En Ecuador sigue sin solucionar algunos problemas relacionados con la seguridad, el ejercicio de gobernar un pueblo y el manejo de un partido político.
Los partidos y movimientos políticos se muestran incapaces de garantizar la disciplina mínima para un esfuerzo de desarrollo sostenible.
Los partidos políticos tienen un papel importante que jugar y si no lo aplican corren el riesgo de seguir debilitándose y finalmente desaparecer.
Se reconoce que sin un manejo serio de la economía se paga un precio alto. Pero ese manejo tiene que ir acompañado de un sacrificio que la gente crea que es compartido.
No es posible hablar de austeridad cuando existen concentraciones del ingreso cada vez mayores, con una corrupción que afecta la fe institucional.
Ajuste económico más corrupción y concentración del ingreso da una mezcla explosiva. El resultado es la pérdida de la fe en los partidos políticos.
La democracia como sistema político opera cuando hay un equilibrio de poder, toda concentración de poder tiende a generar excesos. Es preciso entonces hacer un mayor esfuerzo en la educación.

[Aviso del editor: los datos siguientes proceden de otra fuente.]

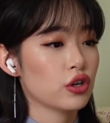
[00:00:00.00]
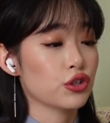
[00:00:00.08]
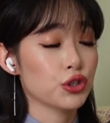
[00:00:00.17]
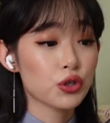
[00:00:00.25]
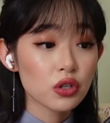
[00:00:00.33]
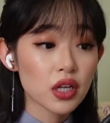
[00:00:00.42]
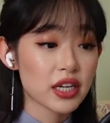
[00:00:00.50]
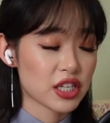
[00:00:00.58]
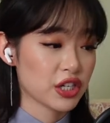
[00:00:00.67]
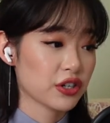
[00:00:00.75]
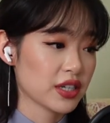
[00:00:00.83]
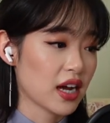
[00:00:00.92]

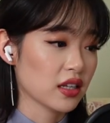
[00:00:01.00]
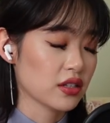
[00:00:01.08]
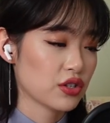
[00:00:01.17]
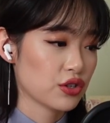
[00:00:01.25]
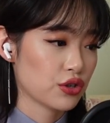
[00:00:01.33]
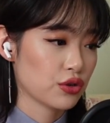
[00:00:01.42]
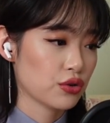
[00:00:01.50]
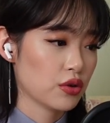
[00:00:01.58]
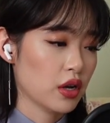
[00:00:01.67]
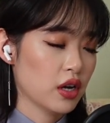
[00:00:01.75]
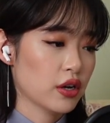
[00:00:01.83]
utilizing your talents to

Las instituciones democráticas y económicas no están actuando con la fuerza requerida para poner al país en movimiento.
El Presidente de Ecuador, Daniel Noboa, tiene el control en la Asamblea Nacional, la presentación del proyecto de Ley económico urgente denominada “Ley Orgánica para Desarticular la Economía Criminal Vinculada al Conflicto Armado Interno”, busca combatir las redes de grupos armados organizados y establecer medidas financieras tributarias para neutralizar sus finanzas.

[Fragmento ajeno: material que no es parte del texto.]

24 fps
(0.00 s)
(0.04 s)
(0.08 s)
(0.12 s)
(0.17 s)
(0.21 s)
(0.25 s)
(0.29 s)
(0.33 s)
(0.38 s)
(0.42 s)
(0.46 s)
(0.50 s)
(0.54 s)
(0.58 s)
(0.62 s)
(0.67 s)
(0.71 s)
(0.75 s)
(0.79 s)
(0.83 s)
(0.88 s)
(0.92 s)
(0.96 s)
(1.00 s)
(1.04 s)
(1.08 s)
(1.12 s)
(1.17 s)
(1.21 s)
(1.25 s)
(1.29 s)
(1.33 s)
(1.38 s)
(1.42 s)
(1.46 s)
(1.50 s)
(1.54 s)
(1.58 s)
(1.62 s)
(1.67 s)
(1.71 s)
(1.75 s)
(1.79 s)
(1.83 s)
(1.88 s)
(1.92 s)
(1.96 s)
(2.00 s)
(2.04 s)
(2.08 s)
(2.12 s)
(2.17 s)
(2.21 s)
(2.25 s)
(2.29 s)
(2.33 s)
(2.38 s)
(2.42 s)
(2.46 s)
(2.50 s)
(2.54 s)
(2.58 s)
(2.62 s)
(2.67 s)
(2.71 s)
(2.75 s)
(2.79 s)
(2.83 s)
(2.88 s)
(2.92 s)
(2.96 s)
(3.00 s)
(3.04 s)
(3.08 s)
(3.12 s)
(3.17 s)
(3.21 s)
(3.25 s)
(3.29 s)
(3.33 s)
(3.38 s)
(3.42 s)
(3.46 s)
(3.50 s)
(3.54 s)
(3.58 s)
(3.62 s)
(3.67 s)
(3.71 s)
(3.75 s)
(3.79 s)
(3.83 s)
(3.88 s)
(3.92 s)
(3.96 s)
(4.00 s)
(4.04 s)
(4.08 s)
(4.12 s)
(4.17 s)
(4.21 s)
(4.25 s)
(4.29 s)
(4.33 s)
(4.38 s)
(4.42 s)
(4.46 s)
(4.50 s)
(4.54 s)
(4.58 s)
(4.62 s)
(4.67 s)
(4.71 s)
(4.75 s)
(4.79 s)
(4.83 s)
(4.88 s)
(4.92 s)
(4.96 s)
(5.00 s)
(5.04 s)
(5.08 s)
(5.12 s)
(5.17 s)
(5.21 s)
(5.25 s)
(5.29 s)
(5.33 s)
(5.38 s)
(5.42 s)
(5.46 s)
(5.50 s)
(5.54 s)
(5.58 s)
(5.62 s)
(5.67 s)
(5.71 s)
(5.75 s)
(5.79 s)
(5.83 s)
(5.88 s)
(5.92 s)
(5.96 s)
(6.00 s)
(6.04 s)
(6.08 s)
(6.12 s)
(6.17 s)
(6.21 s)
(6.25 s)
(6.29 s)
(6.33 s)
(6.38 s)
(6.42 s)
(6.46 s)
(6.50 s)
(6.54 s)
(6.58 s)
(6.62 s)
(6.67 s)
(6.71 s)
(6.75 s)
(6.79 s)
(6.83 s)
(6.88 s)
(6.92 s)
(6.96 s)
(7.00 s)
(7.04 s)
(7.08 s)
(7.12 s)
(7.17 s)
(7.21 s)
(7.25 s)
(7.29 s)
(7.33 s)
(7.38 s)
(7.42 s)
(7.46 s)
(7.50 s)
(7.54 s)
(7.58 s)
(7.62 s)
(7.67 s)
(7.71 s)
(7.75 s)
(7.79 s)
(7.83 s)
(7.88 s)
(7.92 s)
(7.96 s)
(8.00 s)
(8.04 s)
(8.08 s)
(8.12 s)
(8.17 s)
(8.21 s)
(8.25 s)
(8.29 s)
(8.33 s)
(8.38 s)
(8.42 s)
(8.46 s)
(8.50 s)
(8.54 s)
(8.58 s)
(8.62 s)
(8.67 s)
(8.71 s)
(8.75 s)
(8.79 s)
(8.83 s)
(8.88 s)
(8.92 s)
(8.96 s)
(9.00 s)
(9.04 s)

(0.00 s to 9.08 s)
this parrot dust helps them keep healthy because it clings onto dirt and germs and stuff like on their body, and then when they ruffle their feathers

La reacción ante la iniciativa tiene aire de aceptación implícita en el pleno legislativo. Este es el reflejo de un poder absoluto que se enfrenta ante el reto de propiciar la seguridad y crear condiciones encaminadas al mejoramiento de la calidad de vida de sus habitantes, caso contrario los anuncios del jefe de Estado quedarán vacíos, es decir carente de sustento para resolver los graves problemas de inseguridad y de afectación en los aspectos ambientales, educativos, económicos, sociales, entre otros.